In which case she should probably be calling the police, as should Odin, and the Asian woman with the wired-up brain …
She wouldn’t make a move until they were all back together, until she better understood what Singular had done to her brother and the people in those cells.…
Forty minutes after leaving the industrial park, Shay pulled off the freeway and into a travel center north of Stockton.
She pushed her hair down the back of her shirt, cinched the hoodie tight around her face, went in and got a coffee and two cinnamon rolls, carried them back out to the truck, fed one roll to X, and did an inventory.
West had left a soft leather briefcase in the back, and when she opened it, she found his wallet with a thousand dollars in cash, a laptop, an iPad, and an accessory hard drive, along with a lot of personal gear—sunglasses, pens and pencils, two notepads and a legal pad, two small digital recorders.
She turned the computer on, and the first thing that came up was a password request. She turned it back off—West would undoubtedly have an unbreakable password. The iPad, however, was unprotected, probably because there was nothing on it, but it had an active Internet link. She thought for a moment, then went out to GandyDancer, found nothing, then out to her Facebook link with Odin. Again, nothing. She left a message for Odin:
Where are you?
She had no idea where the others were, except that they had fled Sacramento. She went to Google Maps to look at the Sacramento area.
Twist would make the call, but how would he be thinking? She peered at the map for a moment, confused by the possibilities, then closed her eyes, let it work through her mind … opened them again and looked at the map.
He’d stay on the interstate highways, she thought—only one set of cops, the highway patrol, and no reason for the highway patrol to be curious. If they got off the interstate, they’d have to worry about local police as well.
So they’d probably stay on the interstate—but which one?
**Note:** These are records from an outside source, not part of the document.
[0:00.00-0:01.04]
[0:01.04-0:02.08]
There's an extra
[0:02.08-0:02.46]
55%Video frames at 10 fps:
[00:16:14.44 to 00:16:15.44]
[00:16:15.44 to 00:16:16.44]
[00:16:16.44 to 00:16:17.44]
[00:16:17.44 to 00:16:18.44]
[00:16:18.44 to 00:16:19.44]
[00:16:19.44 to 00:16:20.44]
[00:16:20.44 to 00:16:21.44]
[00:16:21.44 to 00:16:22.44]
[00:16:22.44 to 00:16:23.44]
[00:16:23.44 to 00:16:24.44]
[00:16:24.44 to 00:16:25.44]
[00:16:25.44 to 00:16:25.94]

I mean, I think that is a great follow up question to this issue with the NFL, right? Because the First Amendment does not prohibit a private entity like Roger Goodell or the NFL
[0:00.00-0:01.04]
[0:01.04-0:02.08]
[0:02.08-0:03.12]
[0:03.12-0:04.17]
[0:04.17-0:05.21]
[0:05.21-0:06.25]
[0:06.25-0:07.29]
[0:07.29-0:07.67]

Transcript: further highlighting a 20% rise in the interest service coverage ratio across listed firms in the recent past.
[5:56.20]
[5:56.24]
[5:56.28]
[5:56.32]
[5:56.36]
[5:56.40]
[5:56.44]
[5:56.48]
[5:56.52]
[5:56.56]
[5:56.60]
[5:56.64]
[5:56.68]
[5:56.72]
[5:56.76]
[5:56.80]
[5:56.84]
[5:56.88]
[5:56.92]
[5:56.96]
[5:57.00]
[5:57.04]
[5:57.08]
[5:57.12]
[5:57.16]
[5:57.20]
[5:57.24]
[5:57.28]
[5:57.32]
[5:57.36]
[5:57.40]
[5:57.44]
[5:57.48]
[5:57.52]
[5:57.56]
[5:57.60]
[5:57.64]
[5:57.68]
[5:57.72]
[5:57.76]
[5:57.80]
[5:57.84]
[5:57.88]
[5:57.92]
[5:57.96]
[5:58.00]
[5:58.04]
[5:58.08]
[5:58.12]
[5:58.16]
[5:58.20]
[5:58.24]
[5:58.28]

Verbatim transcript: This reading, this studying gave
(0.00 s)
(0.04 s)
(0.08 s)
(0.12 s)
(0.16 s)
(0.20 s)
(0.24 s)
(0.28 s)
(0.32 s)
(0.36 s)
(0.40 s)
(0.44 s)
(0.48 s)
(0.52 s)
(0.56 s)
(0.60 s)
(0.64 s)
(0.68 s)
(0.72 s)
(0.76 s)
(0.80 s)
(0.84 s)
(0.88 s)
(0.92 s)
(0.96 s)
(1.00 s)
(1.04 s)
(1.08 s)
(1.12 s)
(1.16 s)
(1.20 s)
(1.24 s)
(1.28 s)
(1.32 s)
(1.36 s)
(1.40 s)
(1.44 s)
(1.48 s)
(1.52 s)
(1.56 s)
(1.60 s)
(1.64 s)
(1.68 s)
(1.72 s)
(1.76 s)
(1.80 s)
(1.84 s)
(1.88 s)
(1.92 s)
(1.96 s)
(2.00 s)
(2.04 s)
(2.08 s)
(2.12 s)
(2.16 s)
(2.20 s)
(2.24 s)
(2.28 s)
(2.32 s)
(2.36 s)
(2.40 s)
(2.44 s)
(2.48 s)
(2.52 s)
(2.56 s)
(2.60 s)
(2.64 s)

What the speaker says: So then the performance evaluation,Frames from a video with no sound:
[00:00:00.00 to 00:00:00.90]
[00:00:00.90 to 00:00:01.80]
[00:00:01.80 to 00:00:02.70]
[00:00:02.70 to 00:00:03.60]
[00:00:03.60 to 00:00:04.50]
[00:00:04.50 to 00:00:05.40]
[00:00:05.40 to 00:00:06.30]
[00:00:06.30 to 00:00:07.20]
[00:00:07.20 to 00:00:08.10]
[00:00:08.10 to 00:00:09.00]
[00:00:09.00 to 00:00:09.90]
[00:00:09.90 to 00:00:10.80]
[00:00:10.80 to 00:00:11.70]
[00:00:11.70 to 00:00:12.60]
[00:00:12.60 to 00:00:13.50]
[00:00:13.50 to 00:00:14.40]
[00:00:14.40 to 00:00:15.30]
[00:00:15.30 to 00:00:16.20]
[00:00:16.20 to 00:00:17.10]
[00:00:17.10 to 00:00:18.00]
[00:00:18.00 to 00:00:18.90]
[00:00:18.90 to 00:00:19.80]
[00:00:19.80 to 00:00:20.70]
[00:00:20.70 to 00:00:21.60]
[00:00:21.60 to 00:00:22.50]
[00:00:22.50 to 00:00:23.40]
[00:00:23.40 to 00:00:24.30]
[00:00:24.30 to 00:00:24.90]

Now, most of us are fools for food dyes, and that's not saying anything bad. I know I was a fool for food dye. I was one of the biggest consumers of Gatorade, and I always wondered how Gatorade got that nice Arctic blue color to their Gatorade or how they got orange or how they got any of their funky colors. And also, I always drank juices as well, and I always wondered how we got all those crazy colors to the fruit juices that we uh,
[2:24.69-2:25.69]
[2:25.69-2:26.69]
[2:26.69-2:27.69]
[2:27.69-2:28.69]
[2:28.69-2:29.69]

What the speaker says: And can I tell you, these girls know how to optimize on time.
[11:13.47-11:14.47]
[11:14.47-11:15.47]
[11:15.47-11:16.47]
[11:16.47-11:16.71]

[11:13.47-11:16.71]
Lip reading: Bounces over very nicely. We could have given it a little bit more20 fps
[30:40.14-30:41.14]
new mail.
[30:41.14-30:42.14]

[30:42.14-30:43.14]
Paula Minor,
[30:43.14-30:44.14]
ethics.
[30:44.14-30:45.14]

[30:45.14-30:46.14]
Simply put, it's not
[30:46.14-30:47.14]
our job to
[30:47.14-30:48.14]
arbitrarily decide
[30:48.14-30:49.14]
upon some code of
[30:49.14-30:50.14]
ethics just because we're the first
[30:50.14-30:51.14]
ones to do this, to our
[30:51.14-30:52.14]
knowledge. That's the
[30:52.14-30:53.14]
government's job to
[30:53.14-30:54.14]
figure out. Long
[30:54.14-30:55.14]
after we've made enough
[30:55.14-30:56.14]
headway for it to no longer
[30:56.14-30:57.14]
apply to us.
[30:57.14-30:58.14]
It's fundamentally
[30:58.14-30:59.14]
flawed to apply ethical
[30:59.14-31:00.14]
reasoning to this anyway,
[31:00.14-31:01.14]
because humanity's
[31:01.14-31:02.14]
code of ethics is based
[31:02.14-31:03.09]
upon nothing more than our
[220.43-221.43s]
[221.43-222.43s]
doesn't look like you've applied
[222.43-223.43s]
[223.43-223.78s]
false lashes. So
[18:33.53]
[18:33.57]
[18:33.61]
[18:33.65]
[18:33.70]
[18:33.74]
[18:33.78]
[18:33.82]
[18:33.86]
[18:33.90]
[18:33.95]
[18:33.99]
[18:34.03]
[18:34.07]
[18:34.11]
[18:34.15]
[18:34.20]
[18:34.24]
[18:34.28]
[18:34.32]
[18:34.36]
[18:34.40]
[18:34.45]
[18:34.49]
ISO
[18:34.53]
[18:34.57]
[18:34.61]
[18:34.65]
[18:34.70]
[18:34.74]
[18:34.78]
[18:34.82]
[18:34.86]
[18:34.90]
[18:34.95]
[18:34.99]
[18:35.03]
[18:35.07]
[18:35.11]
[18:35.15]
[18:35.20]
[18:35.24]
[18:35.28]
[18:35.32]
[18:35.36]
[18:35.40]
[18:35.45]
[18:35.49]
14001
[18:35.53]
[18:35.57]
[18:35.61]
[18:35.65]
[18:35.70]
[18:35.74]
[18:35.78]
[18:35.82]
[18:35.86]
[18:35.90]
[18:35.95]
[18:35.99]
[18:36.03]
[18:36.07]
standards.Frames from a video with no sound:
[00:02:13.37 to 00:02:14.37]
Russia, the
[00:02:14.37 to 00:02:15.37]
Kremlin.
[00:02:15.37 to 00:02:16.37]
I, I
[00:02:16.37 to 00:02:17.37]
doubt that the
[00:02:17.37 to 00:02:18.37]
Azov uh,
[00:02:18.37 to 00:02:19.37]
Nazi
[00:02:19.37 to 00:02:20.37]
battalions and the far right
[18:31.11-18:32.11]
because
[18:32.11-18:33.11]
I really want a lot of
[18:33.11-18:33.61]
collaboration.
Back to the map: They could have taken I-80 southwest to the San Francisco Bay Area, or northeast toward Lake Tahoe and Reno, Nevada. Or they could have taken I-5 north to … nothing big until they got all the way back to Eugene. No, Eugene was unlikely—it was too far away, and there’d be too many people who could spot either her or Odin. I-5 south was also unlikely: nowhere large to hide, until they were all the way back to L.A., where hund
reds of people knew Twist.
She looked back at the line of I-80 connecting Reno, Sacramento, and San Francisco. Singular would have a lot of resources in the Bay Area. Maybe fewer in another state.
Reno? That seemed like the best bet, but who knew if Twist would use Shay’s kind of logic? They could all wind up under a bridge in Yuba City.
On an impulse, she checked for TV news stations in Sacramento and found a sketchy report of a shooting at a building in the River Park Industrial Zone. No details were available, but two men had been taken to UC–Davis’s trauma center.
Then her eyes snapped to her own name, drawn like a magnet: “Sacramento police are looking for two young so-called ecoterrorists, the brother-and-sister team Odin and Shay Remby, believed to be involved in a raid on a research lab in Eugene, Oregon, last month, in which a young woman was shot.”
Shay clicked on the link to the story’s continuation and found a photograph of herself taken by her last foster father, Clarence Peters—her red hair hung around her shoulders like a wreath—and Odin’s senior yearbook photo.
She felt as though a hand had wrapped itself around her heart and begun to squeeze. The police were looking for her and Odin? What had Singular told them? What about West—hadn’t he told them what was happening in the basement laboratory? There was no hint of that in the TV report.
She fought down the panic. Now what? Nobody to talk to, no way to find out where the others had gone.
Hunted by the police …
She’d been with Twist when they’d located the no-questions-asked mom-and-pop motel the night before. She knew how to do that, how to look for a crummy motel. First she went back to the iPad, looked for a nearby chain drugstore. She found a Walgreens, drove there, and bought Clairol Nice ’n Easy hair color, a comb, and some shears.